Eric Shane Radman

8 Tudor Dr.
Endicott, NY 13760

ericshane@eradman.com
646-761-8452

Professional Experience

8/2022 – Present Starfish Storage

Systems Engineer, Remote

Standardized Redash deployments by automatically tagging each months release candidate, and testing release images against the Starfish stack. Lightened internal maintenance by reviewing outside contributions and integrating patches with the upstream project.

Implemented a method of expiring database records to allow each volume under management to efficiently remove history that is no longer needed. Documented the tradeoffs and best practices for repacking/reindexing databases as large as 30TB in size.

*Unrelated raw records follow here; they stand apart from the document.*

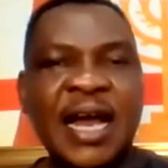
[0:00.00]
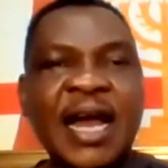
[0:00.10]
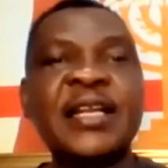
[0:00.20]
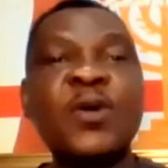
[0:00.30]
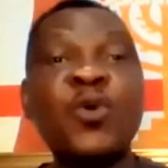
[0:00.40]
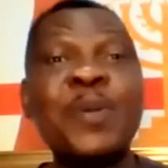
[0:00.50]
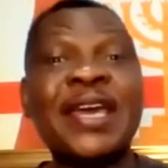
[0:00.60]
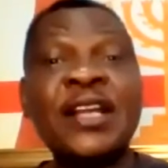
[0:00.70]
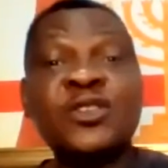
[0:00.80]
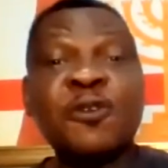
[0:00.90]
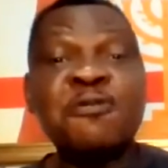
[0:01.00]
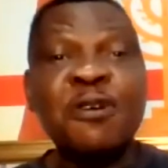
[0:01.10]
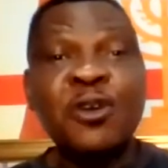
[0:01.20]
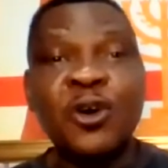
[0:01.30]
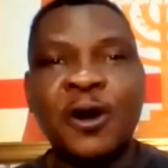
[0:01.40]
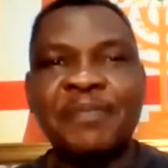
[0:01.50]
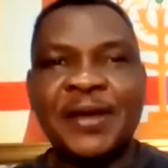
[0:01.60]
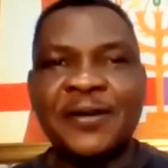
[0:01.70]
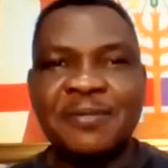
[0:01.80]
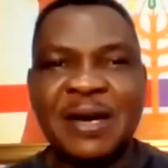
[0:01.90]
And they will begin to follow up
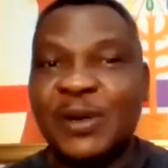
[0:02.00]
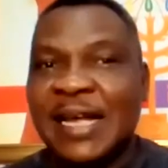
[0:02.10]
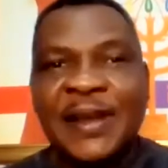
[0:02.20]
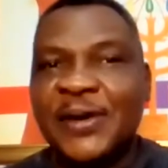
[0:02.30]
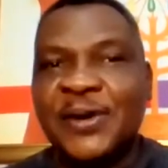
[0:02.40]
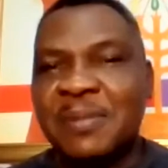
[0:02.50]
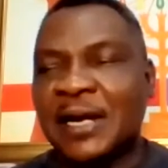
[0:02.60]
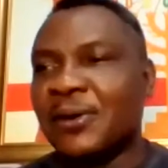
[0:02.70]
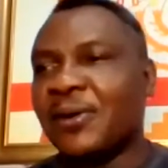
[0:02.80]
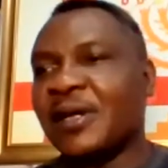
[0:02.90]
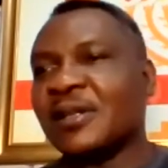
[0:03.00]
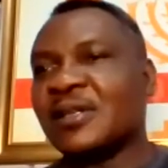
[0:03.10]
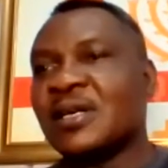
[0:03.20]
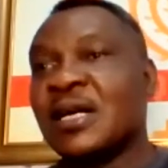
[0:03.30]
the woman without the woman knowing.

Extended the capabilities of Redash to allow for informative email alerts. Developed periodic queries to provide trend information about storage under management.

Designed a tool for sending storage reports over e-mail by rendering Redash dashboards as PDFs along with raw data from individual queries. Developed a configuration format which enabled dashboard parameters to be customized for each recipient. StarfishStorage/redash-email was released as an open source project in 2024.

6/2010 – 7/2022 D. E. Shaw Research, LLC

Systems Administrator, Endicott NY

Implemented Autofailover for PostgreSQL using Consul and a custom health check daemon which enabled nearest_n service discovery. Extended existing configuration management to handle provisioning. Used Consul Template to redirect exiting connections on PgBouncer after a leader is promoted.

Collaborated on Anton 3 task scheduling using Slurm. Ensured that logical Anton submachines could be effectively reconfigured by allocating frontend resources on Kubernetes.

Creator of a REST service and Web UI that provides access to simulation data based on group membership. Authentication tokens obtained using Kerberos or MUNGE. Used PostgreSQL logical replication to subscribe to upstream data.

Designed a service for monitoring database availability characteristics such as connect times, recovery status and disruption of idle connections.

Reorganized PostgreSQL administration using a set of scripts after finding that the learning curve of SaltStack was prohibitive for other team members. Database relationships and major versions were defined in a single YAML file.

Established database roles for all Anton services and created a schema layout using minimum set of privileges for each role. Institutionalized a mechanism for retrieving database credentials, and adapted test harnesses to use the common schema.

Implemented a test harness for cluster provisioning using an SQLAlchemy-derived schema. Accomplished progressive migration from MySQL by periodically refreshing a PostgreSQL instance for read-only services.

Release engineer for Desjob, used to create and start simulations on Anton and Anton 2. Automatic failure recovery and data-driven error classification enabled simulations to survive faulty hardware.

Primary author and maintainer of AMSv2, an application server used to provide administrative control over the logical and physical components of Anton 2. Improved performance characteristics over time by restructuring service methods around tests to verify that the object/relational mapper was generating correct queries.

Conducted approximately 140 phone screens and in-house interviews for positions in Operations, System Software, System Administration, and Scientific Software. In all cases care was taken to produce an essay describing a candidate's potential and fit for a given position.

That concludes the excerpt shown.